The most challenging part of RPA development isn’t when the flow stops—it’s when the flow finishes successfully, but the data is wrong. This is what we call a Silent Failure.
Perhaps the bot clicked the wrong button, a key command is missing, or your Excel file is full of "10+5" instead of "15." To fix these, you need to stop guessing and start investigating using a systematic diagnostic framework.
The Diagnostic Framework: Reverse Engineering
When the output doesn't match your expectations, follow this workflow:
Define the Gap: What exactly is wrong? (e.g., "The price column is empty" or "The loop only ran once").
Form a Hypothesis: Where could the logic break? (e.g., "Maybe the selector for the price is wrong" or "Maybe the 'If' condition is always false").
Collect Evidence: Use debugging tools to see what the bot "sees" during execution.
Your Diagnostic Toolkit: How to "See" the Logic
To find the root cause, you need to peek inside the bot's brain using these three essential tools:
Tool A: Instruction Logs (The Map)
The execution log isn't just for errors. It tells you exactly which instructions were skipped and which were executed.
Usage: If you expected 10 items but only see 1 "Success" log for the extraction step, you know the issue is within your Loop settings.
Tool B: Print to Log (The Probe)
Sometimes you need to know the value of a variable at a specific moment.
Action: Insert a Print to Log command before or after a critical step.
Usage: If your 'If' condition depends on a variable
Status, print that variable to the log. You might find it’s "Pending " (with a space) instead of "Pending", causing the match to fail.
Tool C: Breakpoints (The Microscope)
A breakpoint pauses the bot right before a specific instruction, allowing you to inspect the "live" state of all variables.

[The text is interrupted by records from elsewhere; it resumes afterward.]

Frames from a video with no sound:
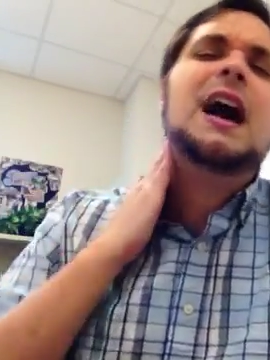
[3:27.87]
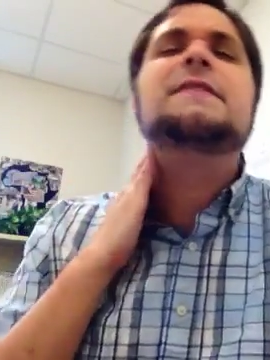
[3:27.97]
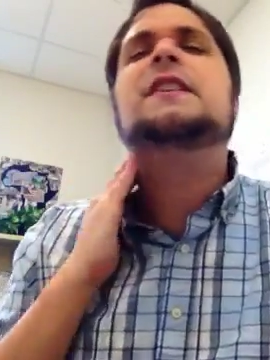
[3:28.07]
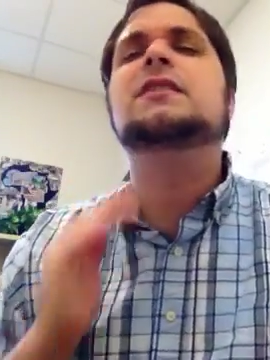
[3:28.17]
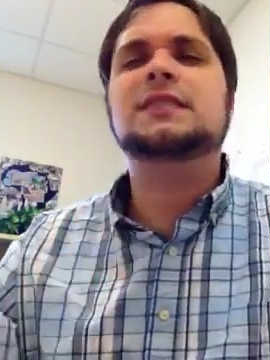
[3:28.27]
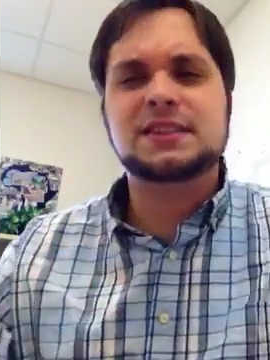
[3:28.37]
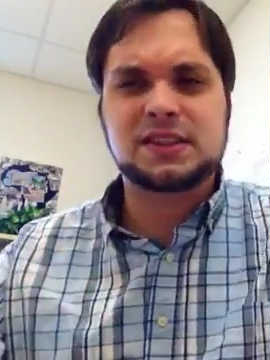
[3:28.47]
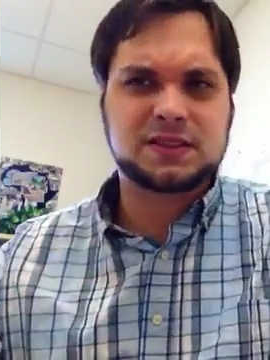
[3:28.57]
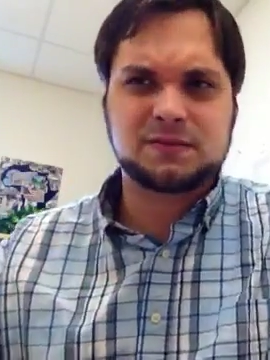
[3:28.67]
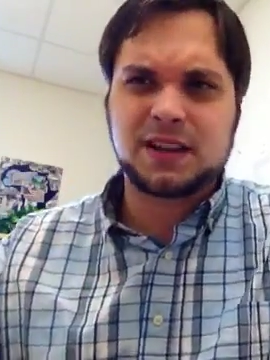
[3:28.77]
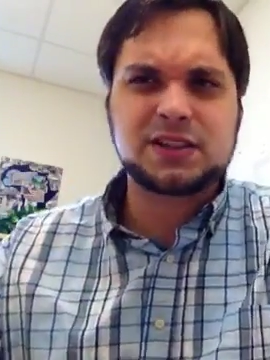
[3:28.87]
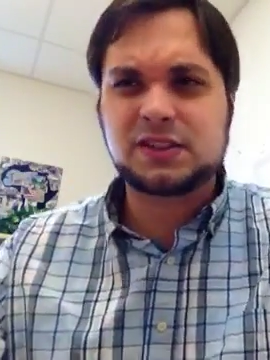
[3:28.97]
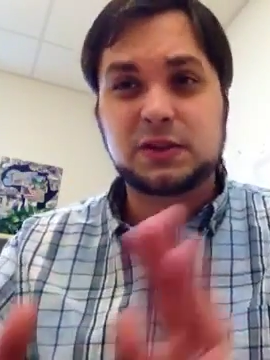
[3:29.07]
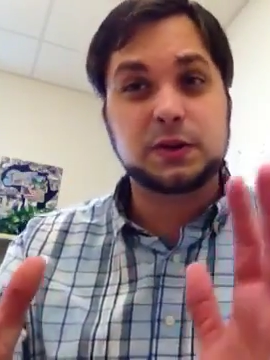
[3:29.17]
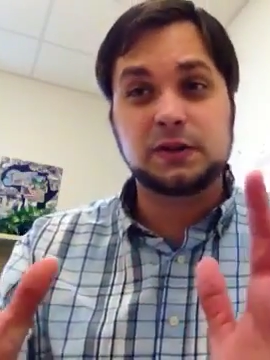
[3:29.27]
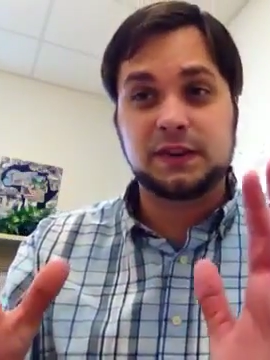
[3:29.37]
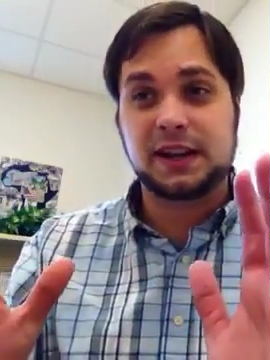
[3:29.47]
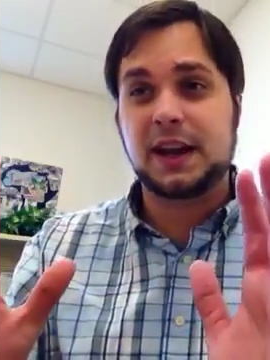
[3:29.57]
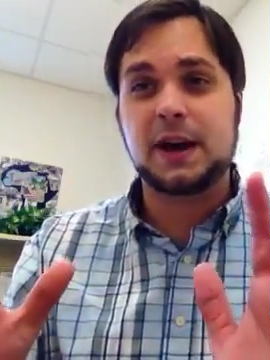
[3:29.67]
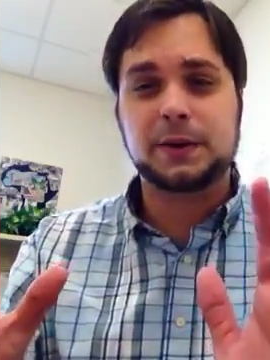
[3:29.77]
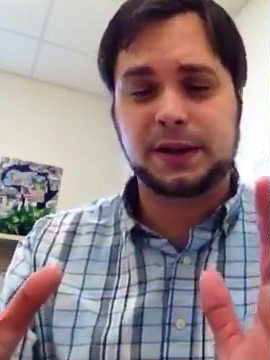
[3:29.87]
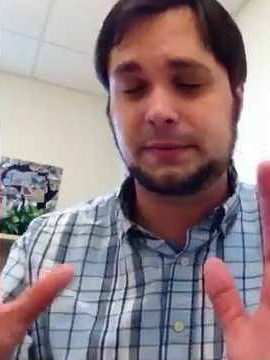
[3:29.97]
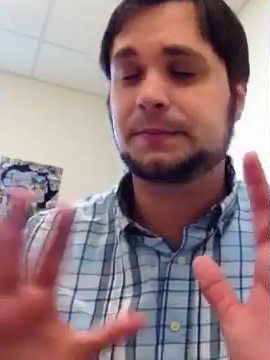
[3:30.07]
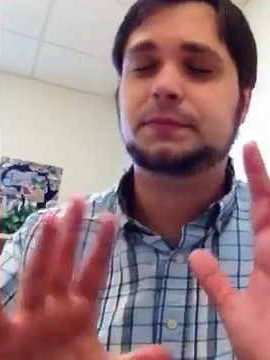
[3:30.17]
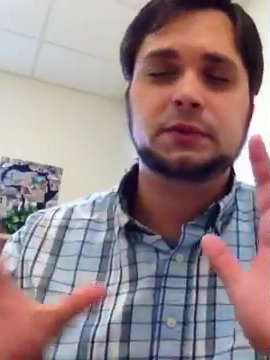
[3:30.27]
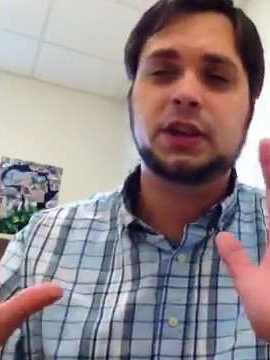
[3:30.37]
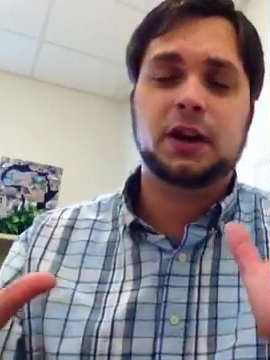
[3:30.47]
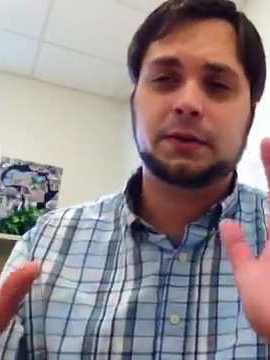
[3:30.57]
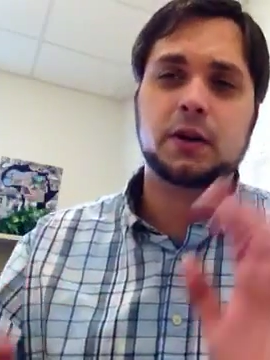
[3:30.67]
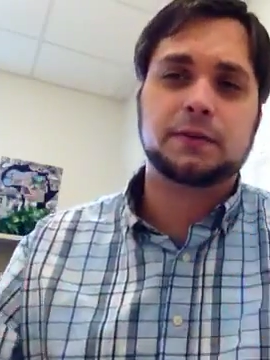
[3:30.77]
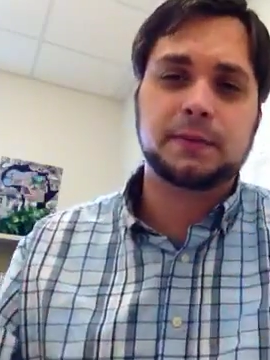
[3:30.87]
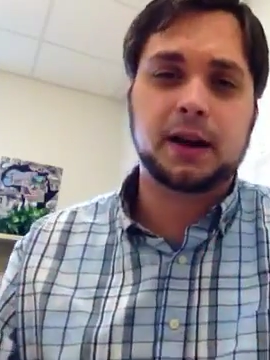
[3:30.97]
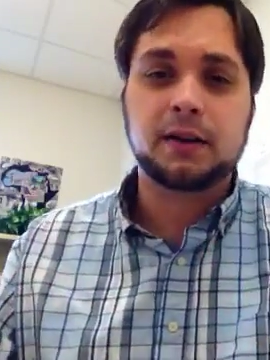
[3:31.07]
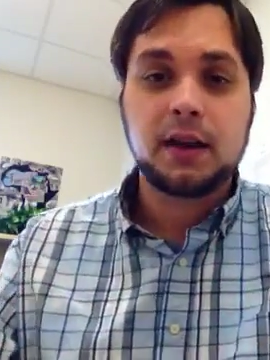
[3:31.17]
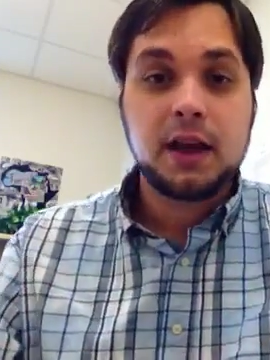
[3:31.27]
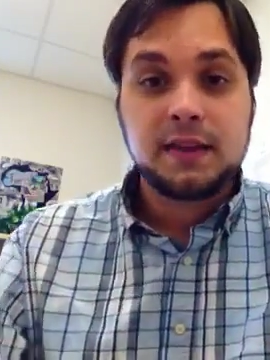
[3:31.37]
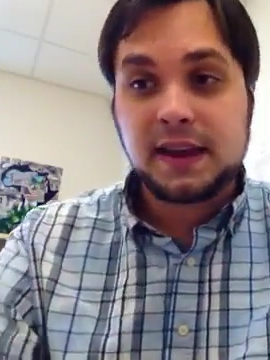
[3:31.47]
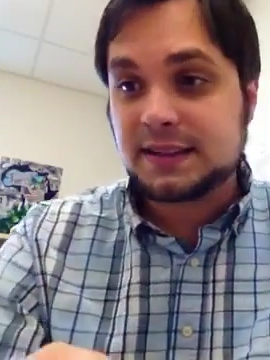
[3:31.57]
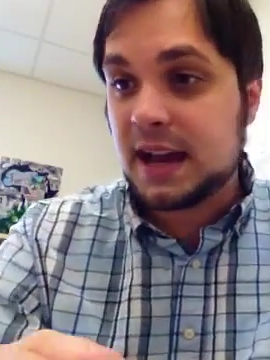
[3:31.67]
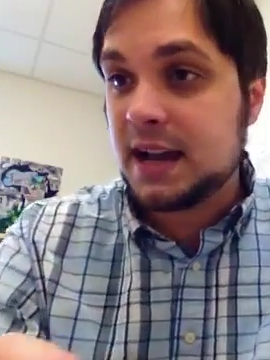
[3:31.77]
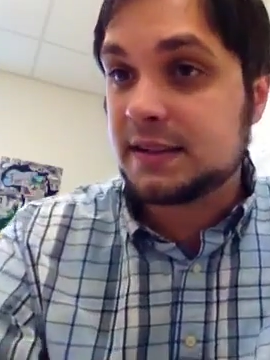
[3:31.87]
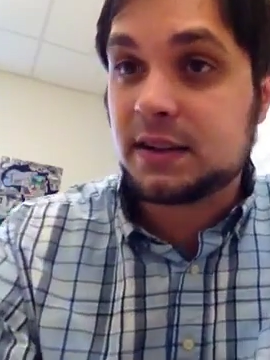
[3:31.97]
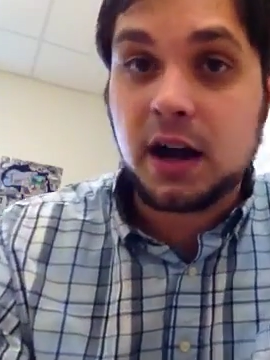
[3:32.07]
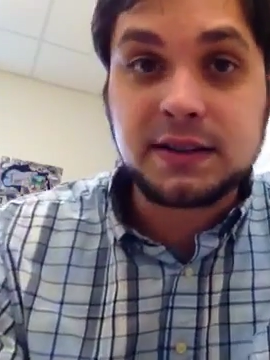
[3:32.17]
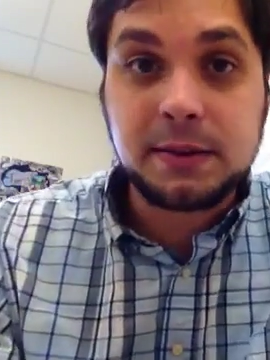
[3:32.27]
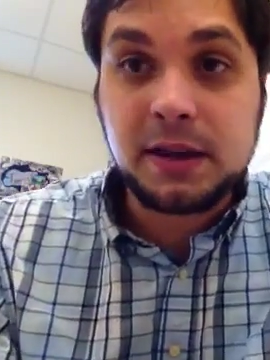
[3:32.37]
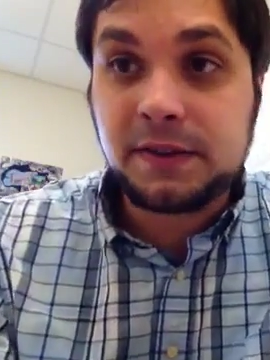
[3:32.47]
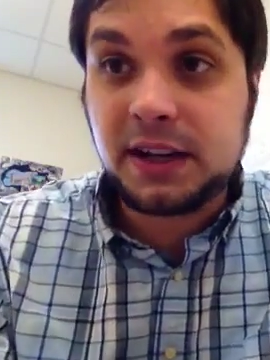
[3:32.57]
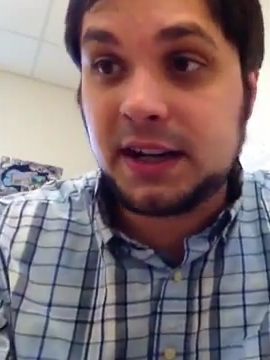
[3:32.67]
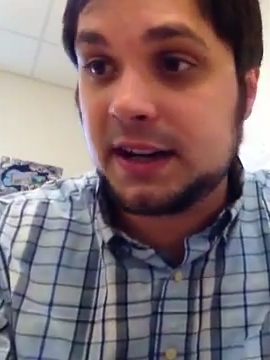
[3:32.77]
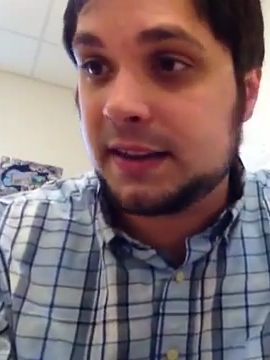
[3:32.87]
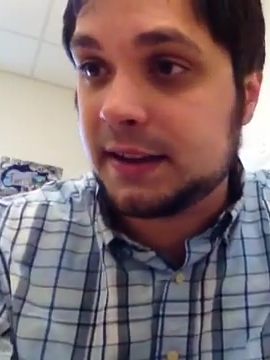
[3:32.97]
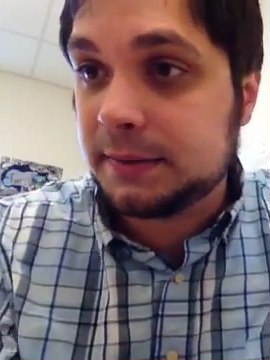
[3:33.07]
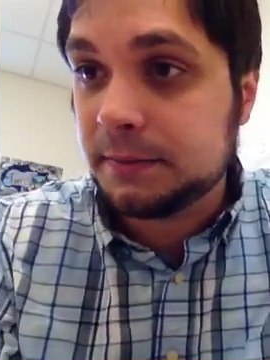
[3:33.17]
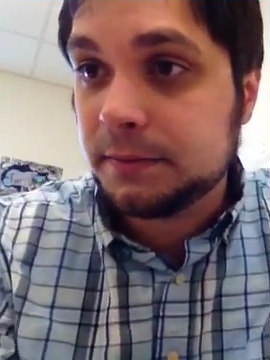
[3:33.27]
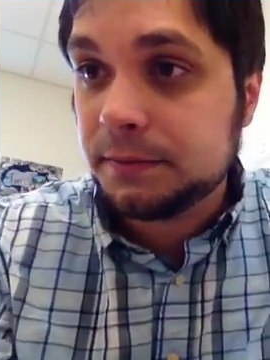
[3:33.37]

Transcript: I figured let's just do a new video and go from there. Thanks, guys. Contact me if you need anything.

Action: Right-click the command to Add Breakpoint.
Usage: Perfect for complex loops. Pause the bot, check the variables, and step through the logic one by one to see where it deviates.
Common "Hidden" Root Causes
Even without a red error box, these logic bugs are frequent culprits:
Cause 1: Data Misinterpretation (Operators vs. Text)
The Case: You set a calculation to
10 + 5, but the output is the text string"10 + 5"instead of15.The Reason: The
+sign was treated as a literal character because it was typed into a text field.The Fix: Always use the Operator dropdown in the instruction panel to select
+,-, or*. This ensures the software recognizes it as a mathematical operation.
Cause 2: Logic Branching Errors
The Case: The bot consistently skips a specific task it was supposed to do.
The Analysis: Your If (Condition) might be using the wrong logic (e.g., using "Greater than" instead of "Greater than or equal to").
The Fix: Use Print to Log to see the actual values being compared right before the 'If' block.
Best Practices: "Debug as You Build"
Don't wait until the end to test.
Proactive Logging: Get into the habit of adding Print to Log at key logic junctions during development.
The Debug Flow: Result is wrong → Check logs to narrow the area → Set Breakpoints to inspect variables → Fix the logic.